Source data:
————————
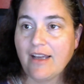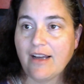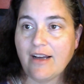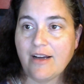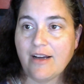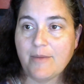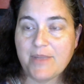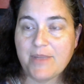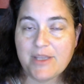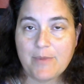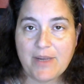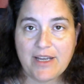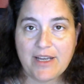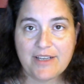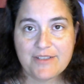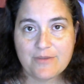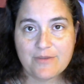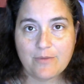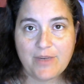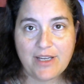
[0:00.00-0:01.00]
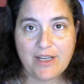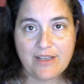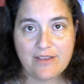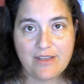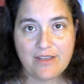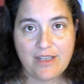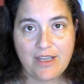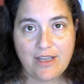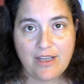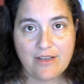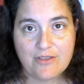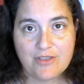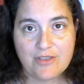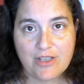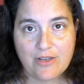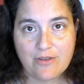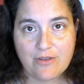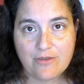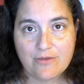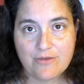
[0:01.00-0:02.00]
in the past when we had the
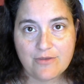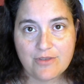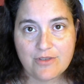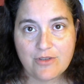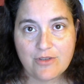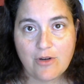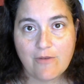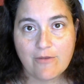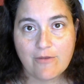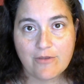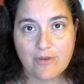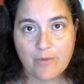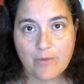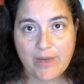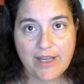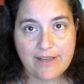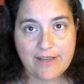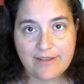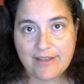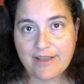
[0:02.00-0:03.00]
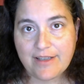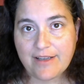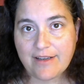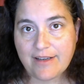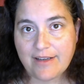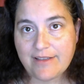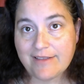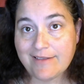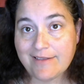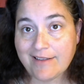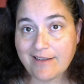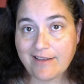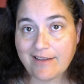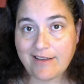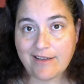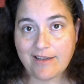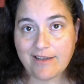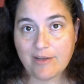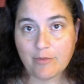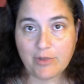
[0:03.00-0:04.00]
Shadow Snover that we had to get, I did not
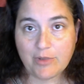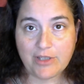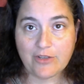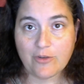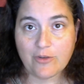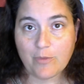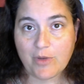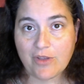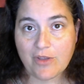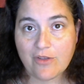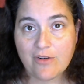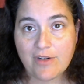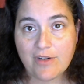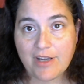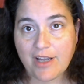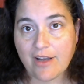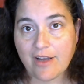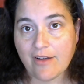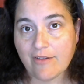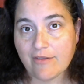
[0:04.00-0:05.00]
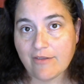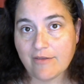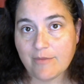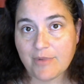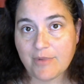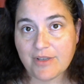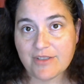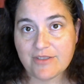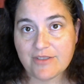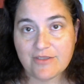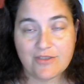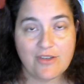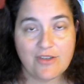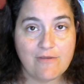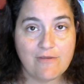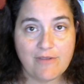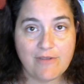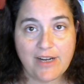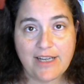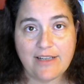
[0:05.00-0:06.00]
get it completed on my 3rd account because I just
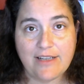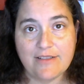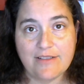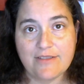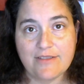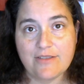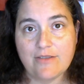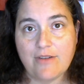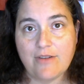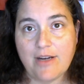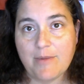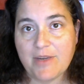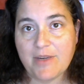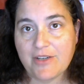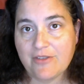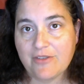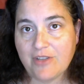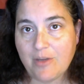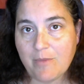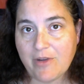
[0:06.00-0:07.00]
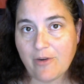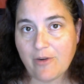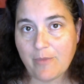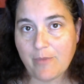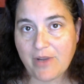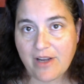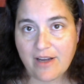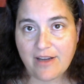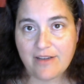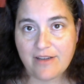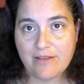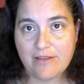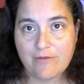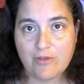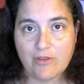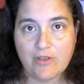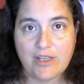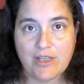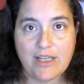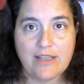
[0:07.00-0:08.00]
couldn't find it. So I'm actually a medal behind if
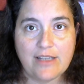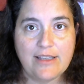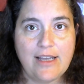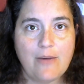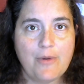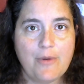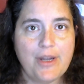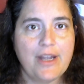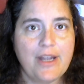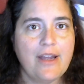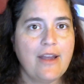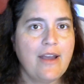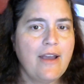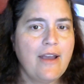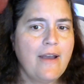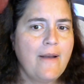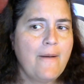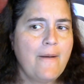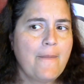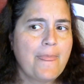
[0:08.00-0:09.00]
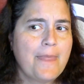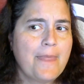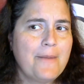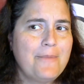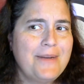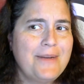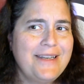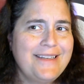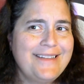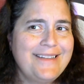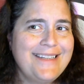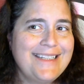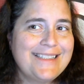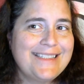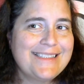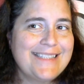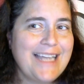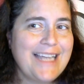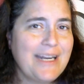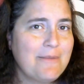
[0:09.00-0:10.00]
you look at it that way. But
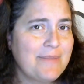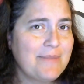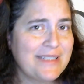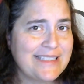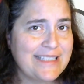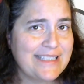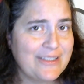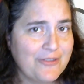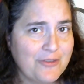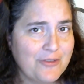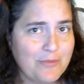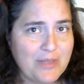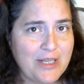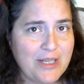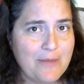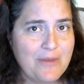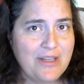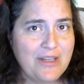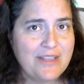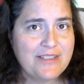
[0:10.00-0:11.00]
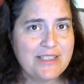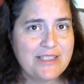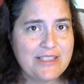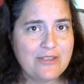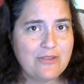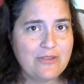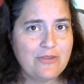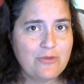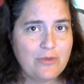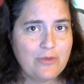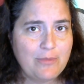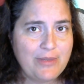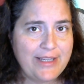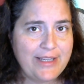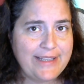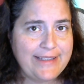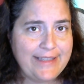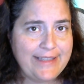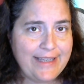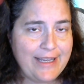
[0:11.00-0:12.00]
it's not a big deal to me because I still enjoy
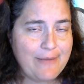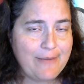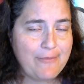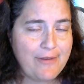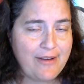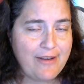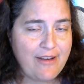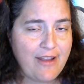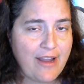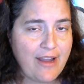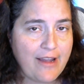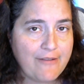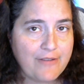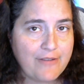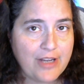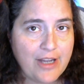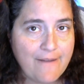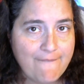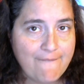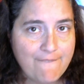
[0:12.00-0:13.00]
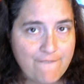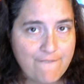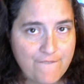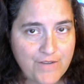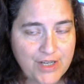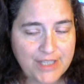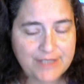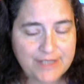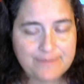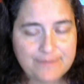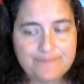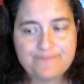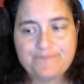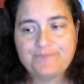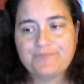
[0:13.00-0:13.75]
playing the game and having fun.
————————
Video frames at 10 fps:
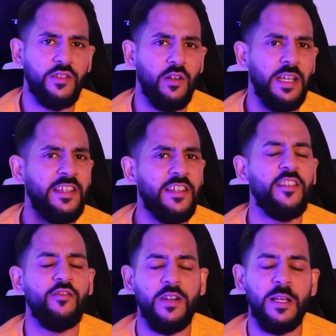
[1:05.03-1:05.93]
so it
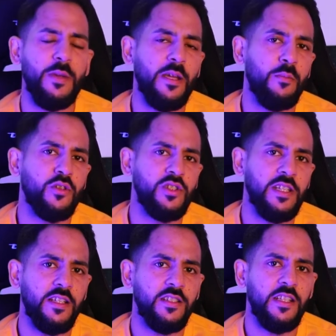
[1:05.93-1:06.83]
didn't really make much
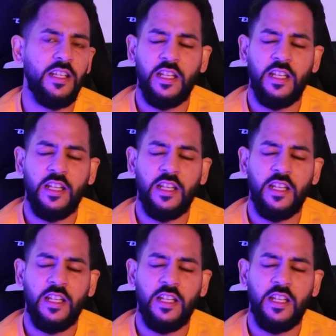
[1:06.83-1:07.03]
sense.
————————
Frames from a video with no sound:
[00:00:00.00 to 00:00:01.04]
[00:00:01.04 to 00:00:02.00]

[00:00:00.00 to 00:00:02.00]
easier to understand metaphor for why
————————
_WORK ITEM_. In the entries above, find the line that contains "[0:04.00-0:05.00]" and the line that contains "[0:10.00-0:11.00]". Reproduce exactly those two lines and every line between them, but not the pictures.

_SOLUTION TO THE EXERCISE_.
[0:04.00-0:05.00]
[0:05.00-0:06.00]
get it completed on my 3rd account because I just
[0:06.00-0:07.00]
[0:07.00-0:08.00]
couldn't find it. So I'm actually a medal behind if
[0:08.00-0:09.00]
[0:09.00-0:10.00]
you look at it that way. But
[0:10.00-0:11.00]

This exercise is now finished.